A insegurança financeira que cerca o programa desperta críticas num momento em que famílias perdem renda e sofrem com despejos em plena pandemia de Covid-19. Em 2021, o governo federal concluiu apenas 20 mil unidades habitacionais do antigo faixa 1 do Minha Casa, Minha Vida (para famílias com renda mensal de até R$ 2 mil), um número abaixo da média dos últimos anos: de 2009 a setembro de 2020, foram entregues 1,49 milhão de casas, segundo relatório da Controladoria-Geral da União (CGU).
Além disso, a continuidade das demais obras está ameaçada por falta de recursos para a Habitação, e há risco de paralisação já no início de setembro. Novas contratações são um plano ainda mais distante.
O governo tem dito que a entrega de novas casas não será mais a única vertente da política de habitação, mas alternativas como a regularização de terrenos ou reformas de habitações ainda não saíram do papel. O primeiro edital da Secretaria de Habitação do Ministério do Desenvolvimento Regional (MDR) deve ser lançado somente em setembro.
Esse edital prevê até 107 mil regularizações de moradias, além de melhorias em 20% delas. No entanto, não há um centavo sequer do Orçamento para esse braço do Casa Verde e Amarela. Os cerca de R$ 300 milhões disponibilizados são recursos privados, que provêm do Fundo de Desenvolvimento Social (FDS), abastecido com dinheiro de empresas. Até o secretário Alfredo Santos reconhece que o futuro das regularizações, reformas e construção de casas depende de dinheiro no Orçamento.
Para 2022, o MDR pediu R$ 800 milhões para a política de regularização e melhorias – o que, em conjunto com outra parcela de recursos do FDS, contemplaria até 280 mil moradias. Sem dinheiro público, a capacidade cai para 60 mil moradias. A proposta orçamentária para 2022 será enviada na próxima terça-feira (31) e a distribuição inicial de recursos é feita de acordo com uma decisão de governo.
Para o ano que vem, a equipe econômica tem relatado dificuldades para encontrar recursos para obras, dado o crescimento de gastos que são obrigatórios. Bolsonaro também já se comprometeu em destinar uma parte do espaço fiscal de 2022 para ampliar o Bolsa Família, rebatizado de Auxílio Brasil.
Desde que o Casa Verde e Amarela foi lançado, movimentos ligados à pauta do direito à moradia criticam o programa pela falta de recursos para contratação de novas moradias para o público de baixa renda, que ganham até R$ 2 mil mensais. Segundo o presidente da Confederação Nacional das Associações de Moradores (Conam), Getúlio Vargas Jr., o déficit habitacional (a quantidade de moradias dignas que falta) é de quase 6 milhões de moradias – e a situação se agravou na pandemia.

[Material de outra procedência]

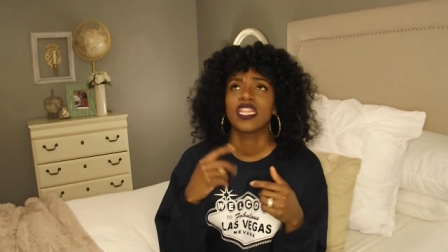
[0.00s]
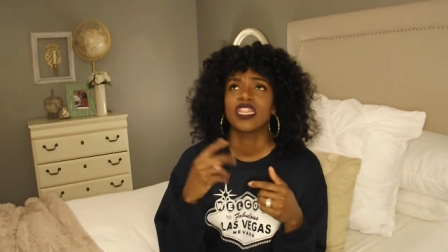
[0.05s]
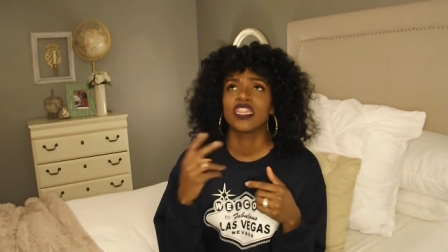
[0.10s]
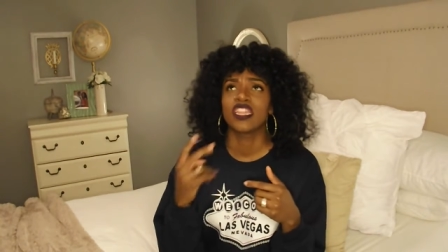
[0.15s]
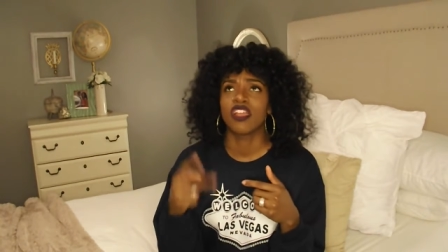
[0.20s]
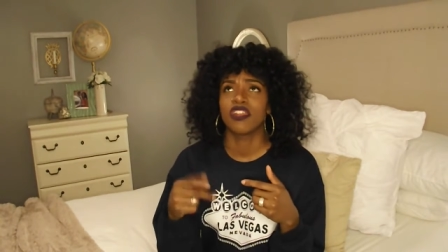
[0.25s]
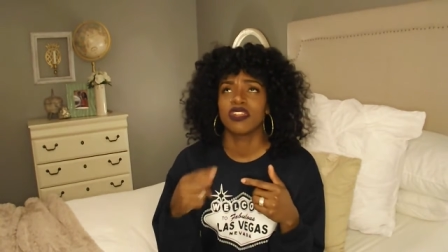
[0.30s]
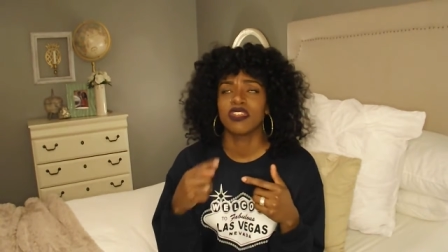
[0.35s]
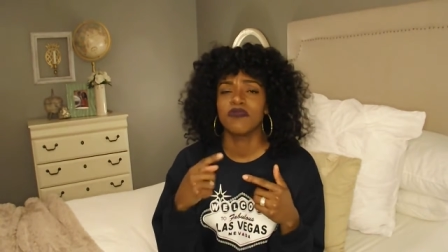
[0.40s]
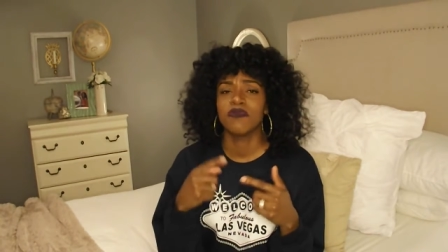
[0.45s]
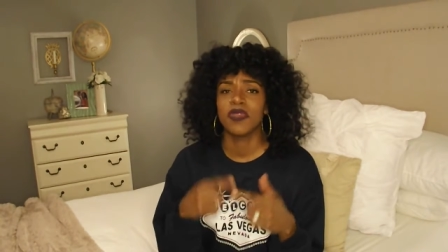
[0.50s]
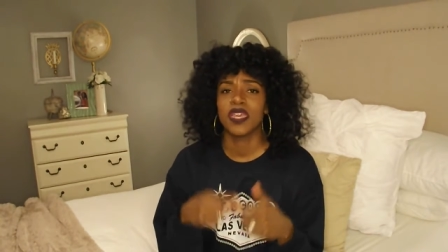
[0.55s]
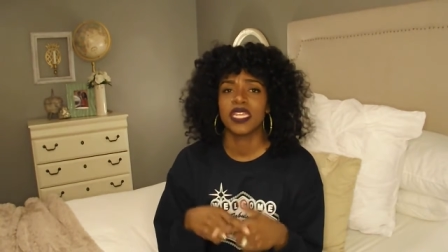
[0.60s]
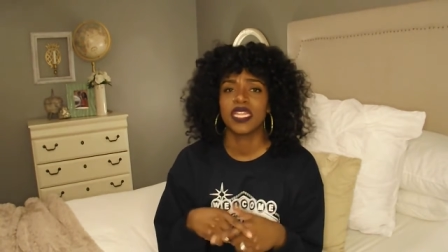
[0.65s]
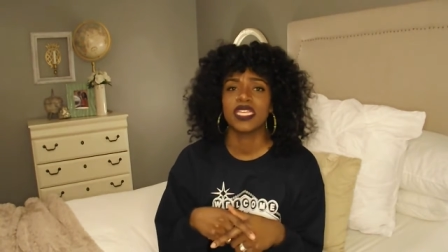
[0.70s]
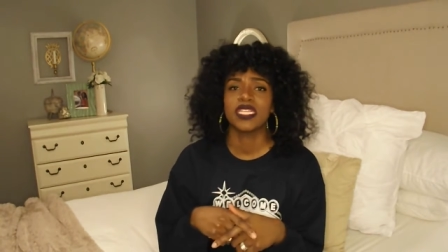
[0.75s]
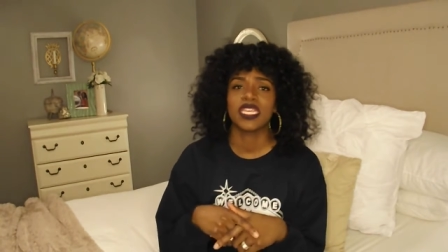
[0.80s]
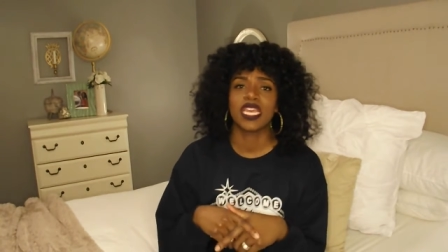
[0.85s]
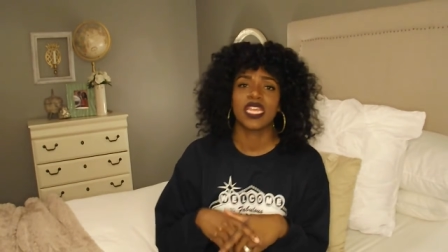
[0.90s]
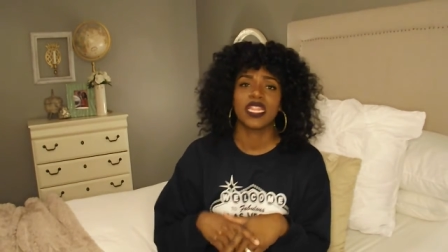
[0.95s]
30
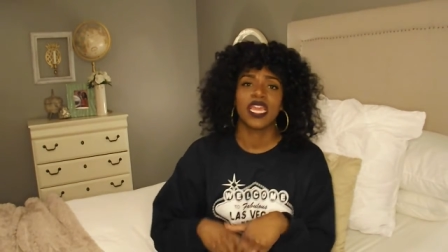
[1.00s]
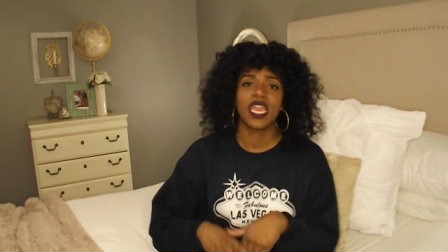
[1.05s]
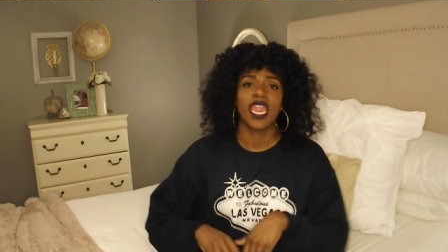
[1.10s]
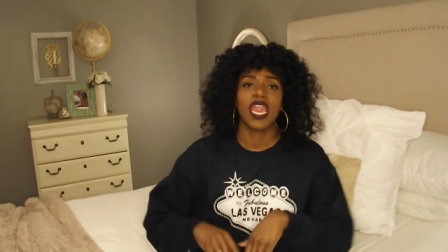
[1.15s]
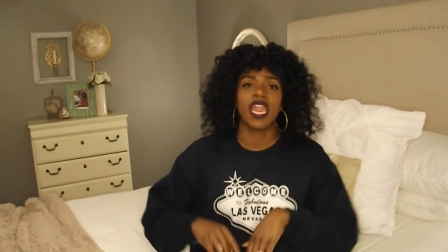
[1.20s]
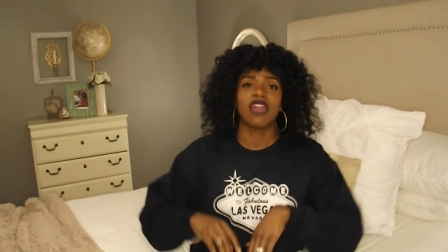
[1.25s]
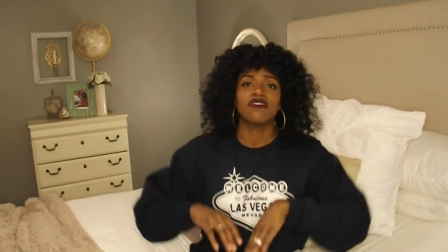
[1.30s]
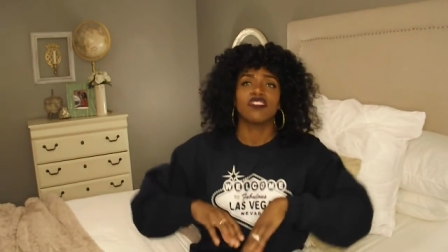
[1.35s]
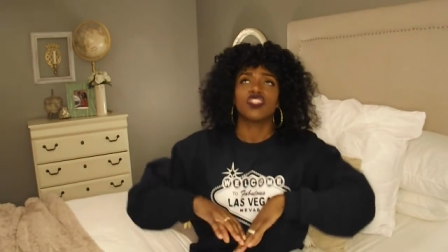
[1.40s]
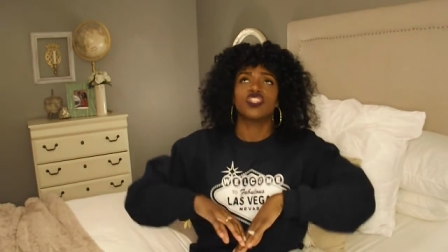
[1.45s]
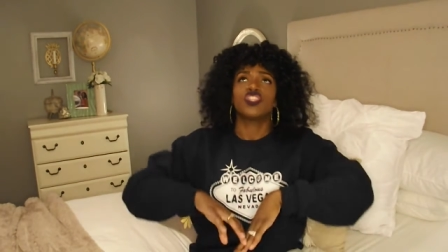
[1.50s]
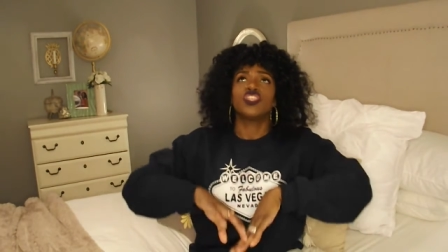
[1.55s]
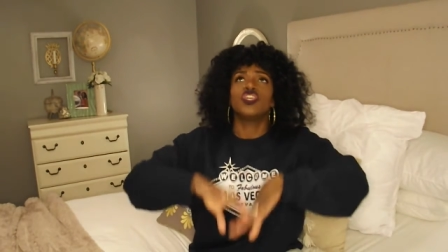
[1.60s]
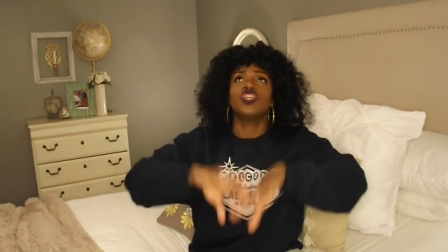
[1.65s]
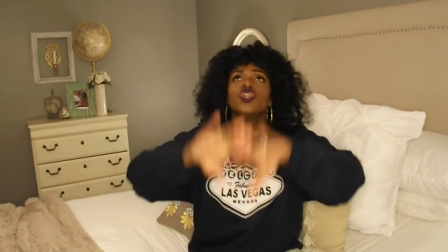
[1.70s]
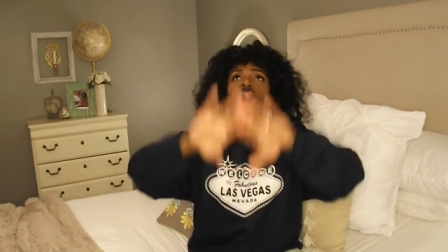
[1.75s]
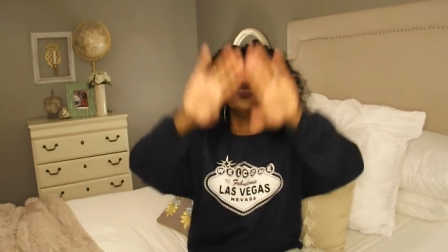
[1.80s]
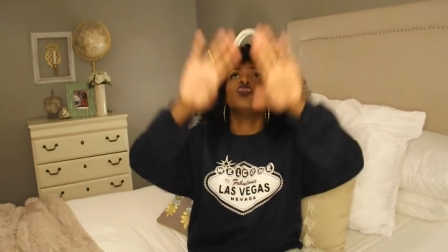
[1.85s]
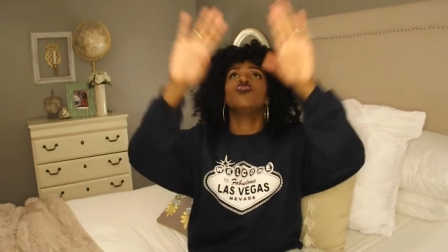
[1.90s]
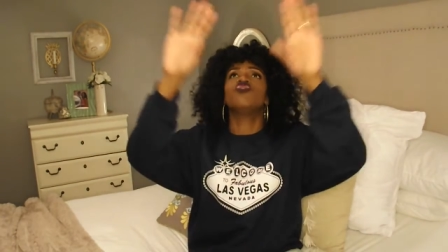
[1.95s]
minutes, and they have this
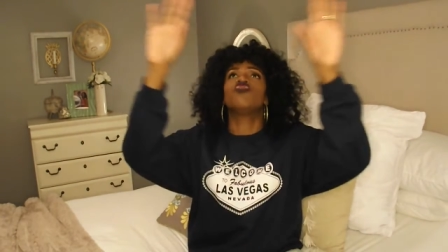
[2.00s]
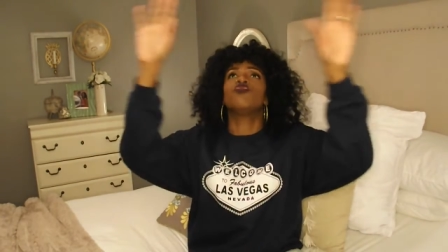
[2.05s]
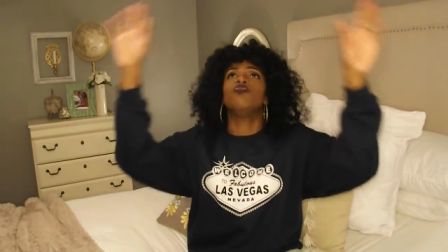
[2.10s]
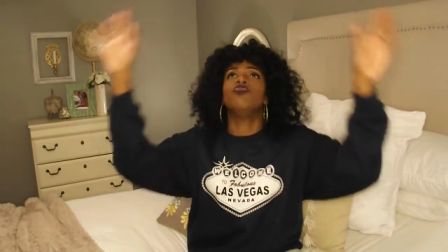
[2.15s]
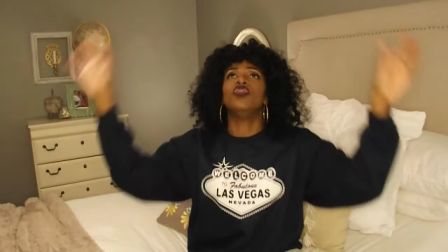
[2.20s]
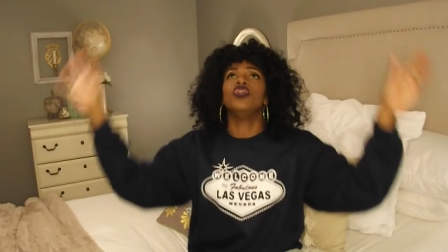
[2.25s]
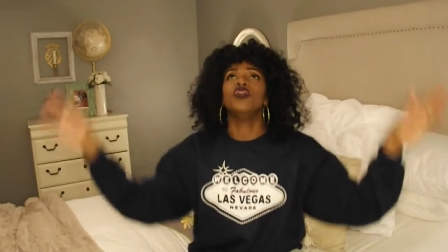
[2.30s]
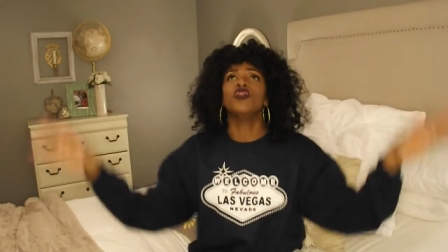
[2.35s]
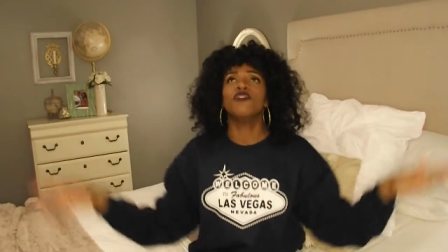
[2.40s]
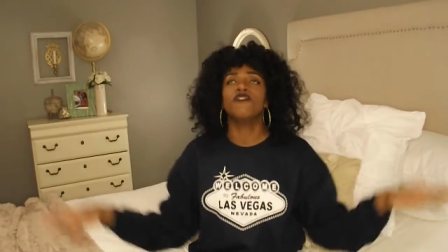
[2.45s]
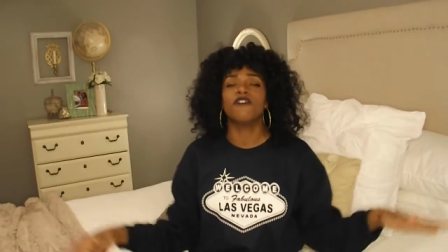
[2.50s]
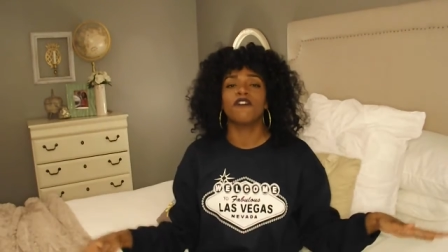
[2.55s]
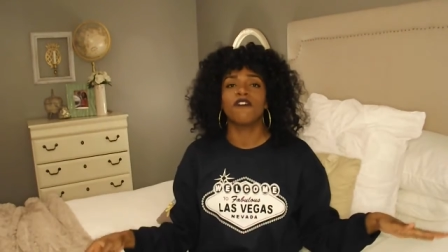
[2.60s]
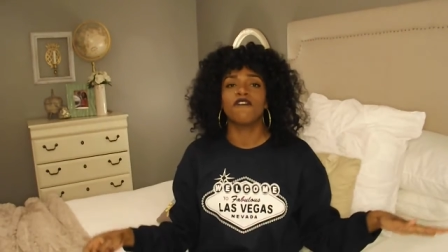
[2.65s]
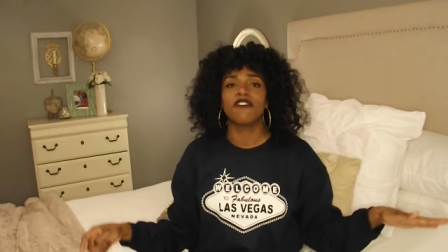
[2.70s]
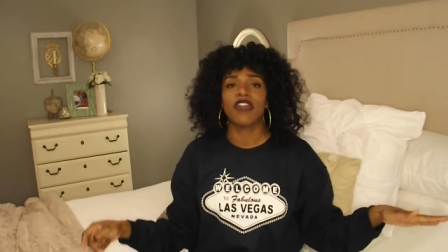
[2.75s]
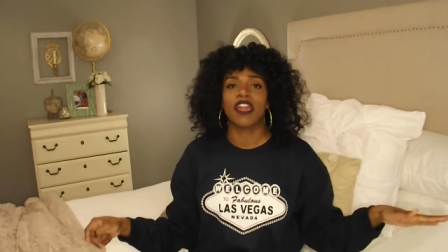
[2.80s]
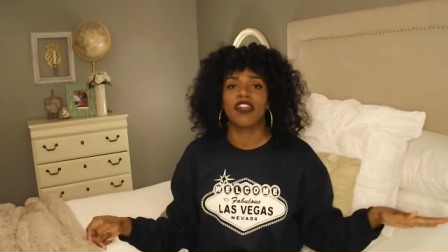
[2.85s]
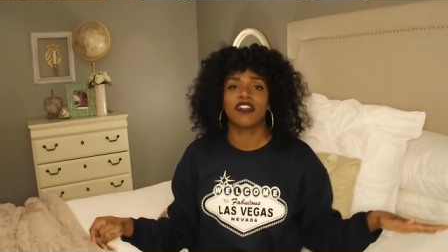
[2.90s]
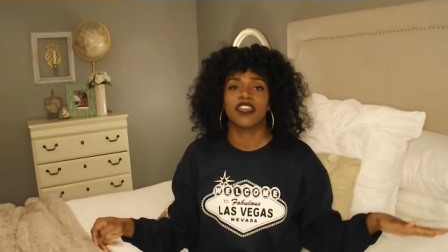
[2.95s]
huge beautiful
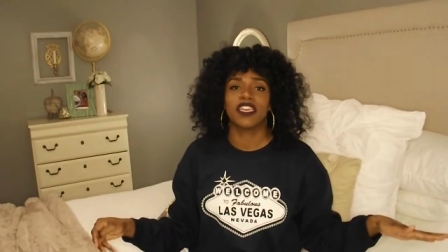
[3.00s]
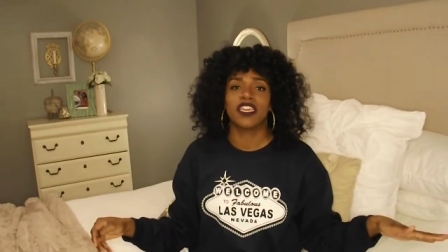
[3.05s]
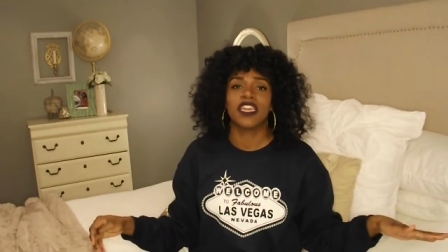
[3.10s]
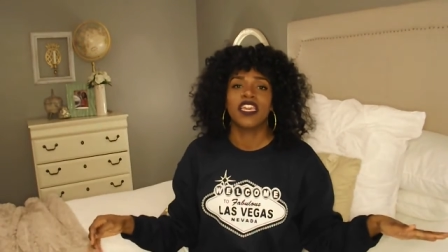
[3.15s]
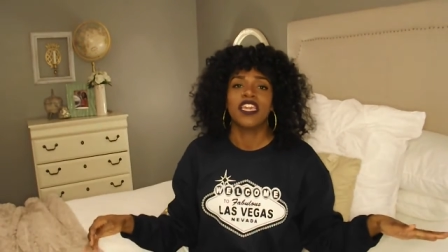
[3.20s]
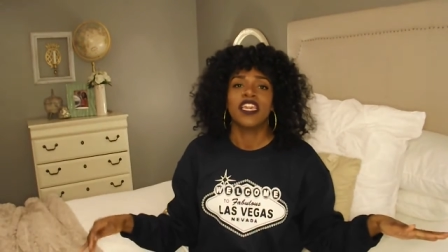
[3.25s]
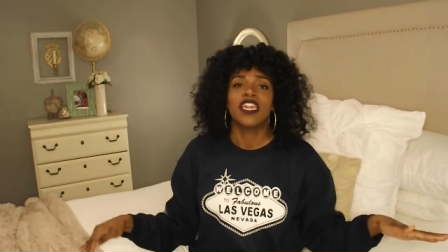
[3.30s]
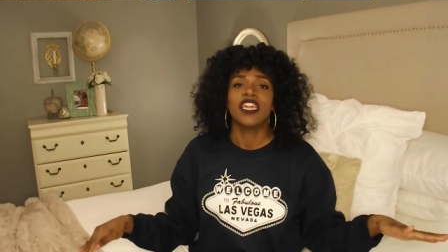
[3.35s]
fountain.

O número de famílias ameaçadas de despejo de suas casas aumentou. Conforme dados da Campanha Nacional Despejo Zero, mais de 91 mil famílias estão nessa situação no Brasil – quantidade 485% maior do que há um ano. São Paulo (com 36.883 famílias em risco) é o estado que mais concentra esse problema, seguido de Amazonas (19.173) e Pernambuco (9.299).
“Percebemos um aumento do empobrecimento, pessoas passando fome e sem direito à moradia”, diz o presidente da Conam. “O fato é que há um contraste: há mais remoções, despejos, porque com essa crise as famílias não têm como pagar aluguel – e o déficit, que já era alto, fica maior ainda.”
Getúlio afirma que cerca de 90% das famílias que estão no déficit habitacional têm renda de até três salários mínimos e não conseguem acessar o financiamento. Para ele, o cenário é de esvaziamento da política habitacional e não há perspectiva de mudança enquanto perdurar o teto de gastos, regra que limita o avanço das despesas à inflação.
“Não vai haver política habitacional enquanto existir o teto de gastos, porque para investir em área social ou de infraestrutura, vai ter que tirar de outra área”, critica Getúlio. “Nesse momento, só fazendo a moradia brigar com a saúde, a educação e outras políticas sociais.”